One really simple approach is to add the @JsonProperty annotation:

enum class MealPreference {
  @JsonProperty("None")
  NONE,

  @JsonProperty("Vegetarian")
  VEGETARIAN,

  @JsonProperty("Vegan")
  VEGAN,

  @JsonProperty("Lacto/Ovo")
  LACTO_OVO,

  @JsonProperty("Kosher")
  KOSHER,

  @JsonProperty("Indian")
  INDIAN;

  val allValues
    get() = values()
}

This looks like a great solution! When we request the passenger information, we’ll get the human readable value. We will also be safe from enum renames breaking the frontend code. The frontend can request allValues and get the full human readable list for displaying in drop-downs, etc.

On second glance, there’s an implicit assumption here: We are equating the @JsonProperty with the display name of the value!

Unfortunately, later on, another business process decided to save the Passenger record to the database. Incidentally, the selected method for saving the data was to save it as a single document, so the Passenger record was serialized into json and saved. As part of this serialization, our enum was serialized into its @JsonProperty value.

Congratulations! We now have a hardwired link between the data saved in the DB and the data displayed in the app.

We can still rename the enum, but on the day we will decide to localize the text, we’re going to find out that we can’t just do it. We now have to first run a project of migrating the DB value into something stable and decoupling it from the app’s displayed value.

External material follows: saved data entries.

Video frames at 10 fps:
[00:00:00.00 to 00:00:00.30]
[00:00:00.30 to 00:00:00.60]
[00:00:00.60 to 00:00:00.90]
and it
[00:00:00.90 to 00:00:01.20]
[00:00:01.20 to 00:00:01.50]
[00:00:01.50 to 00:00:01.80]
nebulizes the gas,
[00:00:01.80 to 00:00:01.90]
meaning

What would have been a better approach?

Instead of overloading the use of @JsonProperty, we could have defined a dedicated field for the display name:

enum class MealPreference(val displayName: String) {
  NONE("None"),
  VEGETARIAN("Vegetarian"),
  VEGAN("Vegan"),
  LACTO_OVO("Lacto/Ovo"),
  KOSHER("Kosher"),
  INDIAN("Indian");

  val displayValues
    get() = values().map { it.displayName }
}

The app has a dedicated field, and it can get a list of values via displayValues.

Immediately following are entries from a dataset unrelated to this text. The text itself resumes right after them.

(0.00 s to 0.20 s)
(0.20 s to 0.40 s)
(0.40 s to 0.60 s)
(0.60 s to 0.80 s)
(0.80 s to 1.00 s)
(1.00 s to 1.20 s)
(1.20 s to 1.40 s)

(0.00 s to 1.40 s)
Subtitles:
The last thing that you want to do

When saving to the DB, we save the enum value. That’s still not ideal, since a rename in the enum might break the DB data, so let’s decouple that too by adding a dbValue field:

enum class MealPreference(val displayName: String, val dbValue: String) {
  NONE(displayName = "None", dbValue = "none"),
  VEGETARIAN(displayName = "Vegetarian", dbValue = "vegetarian"),
  VEGAN(displayName = "Vegan", dbValue = "vegan"),
  LACTO_OVO(displayName = "Lacto/Ovo", dbValue = "lacto_ovo"),
  KOSHER(displayName = "Kosher", dbValue = "kosher"),
  INDIAN(displayName = "Indian", dbValue = "indian");

  companion object {
    private val dbValueToEnum = values().associateBy { it.dbValue }

    fun fromDbValue(value: String): MealPreference = dbValueToEnum.getValue(value)
  }

  val displayValues
    get() = values().map { it.displayName }

}

When serializing the Passenger record, we need to make sure that the dbValue is used. To that purpose, we define an internal class that will represent the DB record:

data class Passenger(
    val firstName: String,
    val lastName: String,
    val emailAddress: String,
    val mealPreference: MealPreference
) {

  companion object {
    fun fromDbRecord(dbRecord: DbRecord) = dbRecord.toPassenger()
  }
  
  fun toDbRecord() = DbRecord(firstName, lastName, emailAddress, mealPreference.dbValue)

  data class DbRecord(
      val firstName: String,
      val lastName: String,
      val emailAddress: String,
      val mealPreference: String
  ) {
    fun toPassenger() = Passenger(firstName, lastName, emailAddress, MealPreference.fromDbValue(mealPreference))
  }
}

We now have complete decoupling between the app representation, the business logic code and the DB record representation.

On the downside, there is more boilerplate here – we’re defining a copy of the Passenger class that is only used as a simple DB record, but in my opinion the savings in future development time and reduced decoupling make up for this downside.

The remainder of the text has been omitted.